Task goal =
Retype the data below verbatim; pictures do not belong in the copy.

[Stored data entries]
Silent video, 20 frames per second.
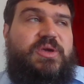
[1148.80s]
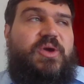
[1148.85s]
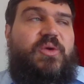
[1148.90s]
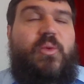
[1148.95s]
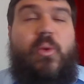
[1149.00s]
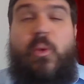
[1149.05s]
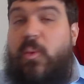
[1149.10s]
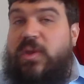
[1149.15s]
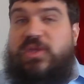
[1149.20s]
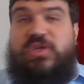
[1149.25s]

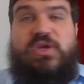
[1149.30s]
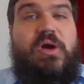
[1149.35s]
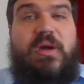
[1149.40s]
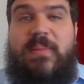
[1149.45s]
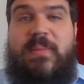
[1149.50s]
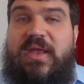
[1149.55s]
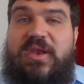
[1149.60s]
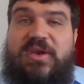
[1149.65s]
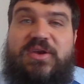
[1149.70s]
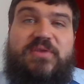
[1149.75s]
we talk
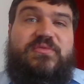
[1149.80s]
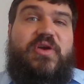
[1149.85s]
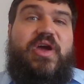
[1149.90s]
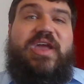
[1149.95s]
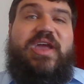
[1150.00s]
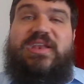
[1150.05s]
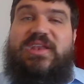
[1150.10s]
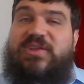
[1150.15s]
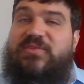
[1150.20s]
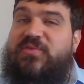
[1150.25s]
about it in a
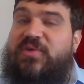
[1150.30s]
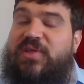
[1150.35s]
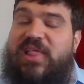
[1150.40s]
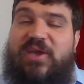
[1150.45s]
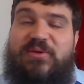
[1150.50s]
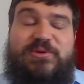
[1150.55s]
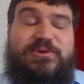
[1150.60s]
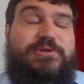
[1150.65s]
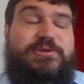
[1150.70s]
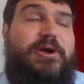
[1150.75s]
variety of different
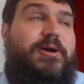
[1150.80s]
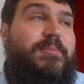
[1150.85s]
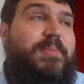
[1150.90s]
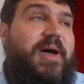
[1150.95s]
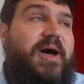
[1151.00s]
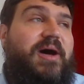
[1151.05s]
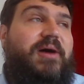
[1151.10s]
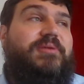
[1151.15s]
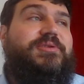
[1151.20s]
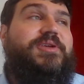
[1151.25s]
languages. We talk
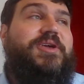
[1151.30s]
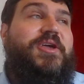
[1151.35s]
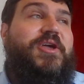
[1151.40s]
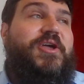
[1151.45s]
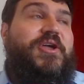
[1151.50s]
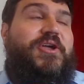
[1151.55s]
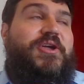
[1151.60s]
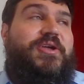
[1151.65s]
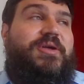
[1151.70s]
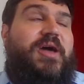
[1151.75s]

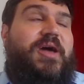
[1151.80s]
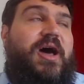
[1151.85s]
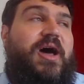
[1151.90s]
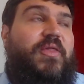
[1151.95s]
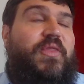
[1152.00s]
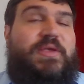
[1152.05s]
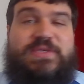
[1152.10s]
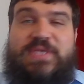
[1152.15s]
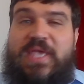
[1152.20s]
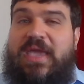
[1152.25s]
about
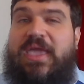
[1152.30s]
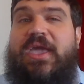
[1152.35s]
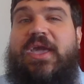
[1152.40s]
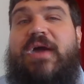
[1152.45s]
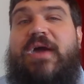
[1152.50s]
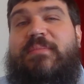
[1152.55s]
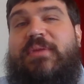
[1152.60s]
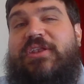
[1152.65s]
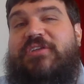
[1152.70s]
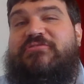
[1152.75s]
the second
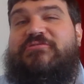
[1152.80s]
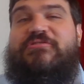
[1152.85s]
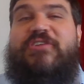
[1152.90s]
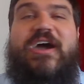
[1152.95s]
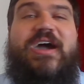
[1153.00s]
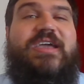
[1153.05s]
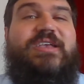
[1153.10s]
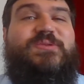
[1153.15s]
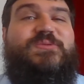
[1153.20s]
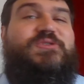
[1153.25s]
coming of
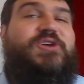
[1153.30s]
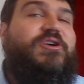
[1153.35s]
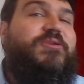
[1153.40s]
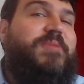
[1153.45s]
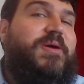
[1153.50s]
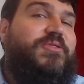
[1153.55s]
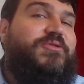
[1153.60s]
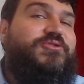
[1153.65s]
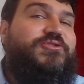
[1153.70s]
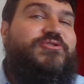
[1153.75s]
Christ. We talk
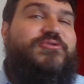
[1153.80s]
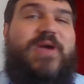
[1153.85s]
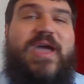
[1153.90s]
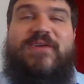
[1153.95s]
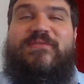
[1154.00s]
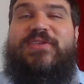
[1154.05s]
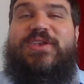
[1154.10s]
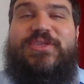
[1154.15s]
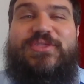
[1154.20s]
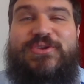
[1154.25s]
about the new
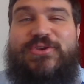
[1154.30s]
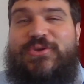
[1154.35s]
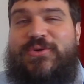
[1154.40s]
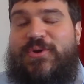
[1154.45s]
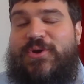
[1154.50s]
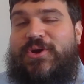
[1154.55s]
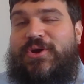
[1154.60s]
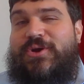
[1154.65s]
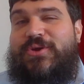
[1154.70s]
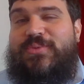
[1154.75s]
heaven and the new
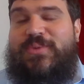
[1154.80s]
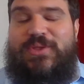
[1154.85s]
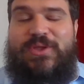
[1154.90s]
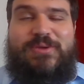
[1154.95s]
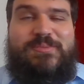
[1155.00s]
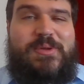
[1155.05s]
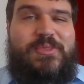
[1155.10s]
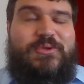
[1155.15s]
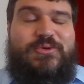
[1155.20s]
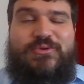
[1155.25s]
earth. We talk
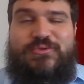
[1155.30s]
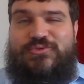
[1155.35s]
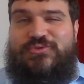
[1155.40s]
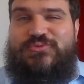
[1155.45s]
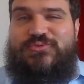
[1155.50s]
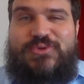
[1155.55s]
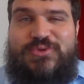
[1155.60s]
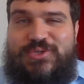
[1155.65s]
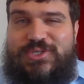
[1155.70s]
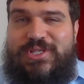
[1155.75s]
about the new
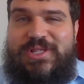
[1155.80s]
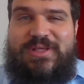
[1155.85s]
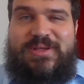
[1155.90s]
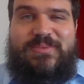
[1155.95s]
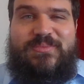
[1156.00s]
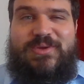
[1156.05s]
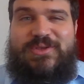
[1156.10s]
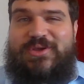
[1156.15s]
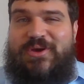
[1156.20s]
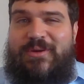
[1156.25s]

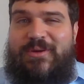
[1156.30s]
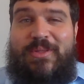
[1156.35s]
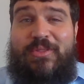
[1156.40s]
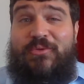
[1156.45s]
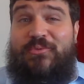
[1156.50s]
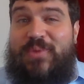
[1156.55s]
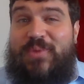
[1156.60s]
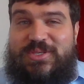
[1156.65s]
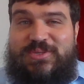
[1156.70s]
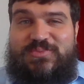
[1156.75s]
Jerusalem. We talk about the
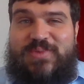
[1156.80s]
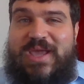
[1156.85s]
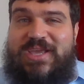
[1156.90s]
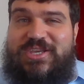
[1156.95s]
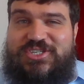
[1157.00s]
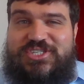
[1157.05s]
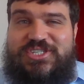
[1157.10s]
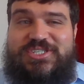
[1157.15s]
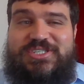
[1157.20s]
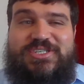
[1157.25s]

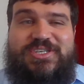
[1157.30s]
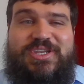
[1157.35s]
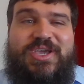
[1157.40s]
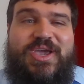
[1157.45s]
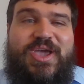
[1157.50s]
resurrection.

Response area =
Silent video, 20 frames per second.
[1148.80s]
[1148.85s]
[1148.90s]
[1148.95s]
[1149.00s]
[1149.05s]
[1149.10s]
[1149.15s]
[1149.20s]
[1149.25s]

[1149.30s]
[1149.35s]
[1149.40s]
[1149.45s]
[1149.50s]
[1149.55s]
[1149.60s]
[1149.65s]
[1149.70s]
[1149.75s]
we talk
[1149.80s]
[1149.85s]
[1149.90s]
[1149.95s]
[1150.00s]
[1150.05s]
[1150.10s]
[1150.15s]
[1150.20s]
[1150.25s]
about it in a
[1150.30s]
[1150.35s]
[1150.40s]
[1150.45s]
[1150.50s]
[1150.55s]
[1150.60s]
[1150.65s]
[1150.70s]
[1150.75s]
variety of different
[1150.80s]
[1150.85s]
[1150.90s]
[1150.95s]
[1151.00s]
[1151.05s]
[1151.10s]
[1151.15s]
[1151.20s]
[1151.25s]
languages. We talk
[1151.30s]
[1151.35s]
[1151.40s]
[1151.45s]
[1151.50s]
[1151.55s]
[1151.60s]
[1151.65s]
[1151.70s]
[1151.75s]

[1151.80s]
[1151.85s]
[1151.90s]
[1151.95s]
[1152.00s]
[1152.05s]
[1152.10s]
[1152.15s]
[1152.20s]
[1152.25s]
about
[1152.30s]
[1152.35s]
[1152.40s]
[1152.45s]
[1152.50s]
[1152.55s]
[1152.60s]
[1152.65s]
[1152.70s]
[1152.75s]
the second
[1152.80s]
[1152.85s]
[1152.90s]
[1152.95s]
[1153.00s]
[1153.05s]
[1153.10s]
[1153.15s]
[1153.20s]
[1153.25s]
coming of
[1153.30s]
[1153.35s]
[1153.40s]
[1153.45s]
[1153.50s]
[1153.55s]
[1153.60s]
[1153.65s]
[1153.70s]
[1153.75s]
Christ. We talk
[1153.80s]
[1153.85s]
[1153.90s]
[1153.95s]
[1154.00s]
[1154.05s]
[1154.10s]
[1154.15s]
[1154.20s]
[1154.25s]
about the new
[1154.30s]
[1154.35s]
[1154.40s]
[1154.45s]
[1154.50s]
[1154.55s]
[1154.60s]
[1154.65s]
[1154.70s]
[1154.75s]
heaven and the new
[1154.80s]
[1154.85s]
[1154.90s]
[1154.95s]
[1155.00s]
[1155.05s]
[1155.10s]
[1155.15s]
[1155.20s]
[1155.25s]
earth. We talk
[1155.30s]
[1155.35s]
[1155.40s]
[1155.45s]
[1155.50s]
[1155.55s]
[1155.60s]
[1155.65s]
[1155.70s]
[1155.75s]
about the new
[1155.80s]
[1155.85s]
[1155.90s]
[1155.95s]
[1156.00s]
[1156.05s]
[1156.10s]
[1156.15s]
[1156.20s]
[1156.25s]

[1156.30s]
[1156.35s]
[1156.40s]
[1156.45s]
[1156.50s]
[1156.55s]
[1156.60s]
[1156.65s]
[1156.70s]
[1156.75s]
Jerusalem. We talk about the
[1156.80s]
[1156.85s]
[1156.90s]
[1156.95s]
[1157.00s]
[1157.05s]
[1157.10s]
[1157.15s]
[1157.20s]
[1157.25s]

[1157.30s]
[1157.35s]
[1157.40s]
[1157.45s]
[1157.50s]
resurrection.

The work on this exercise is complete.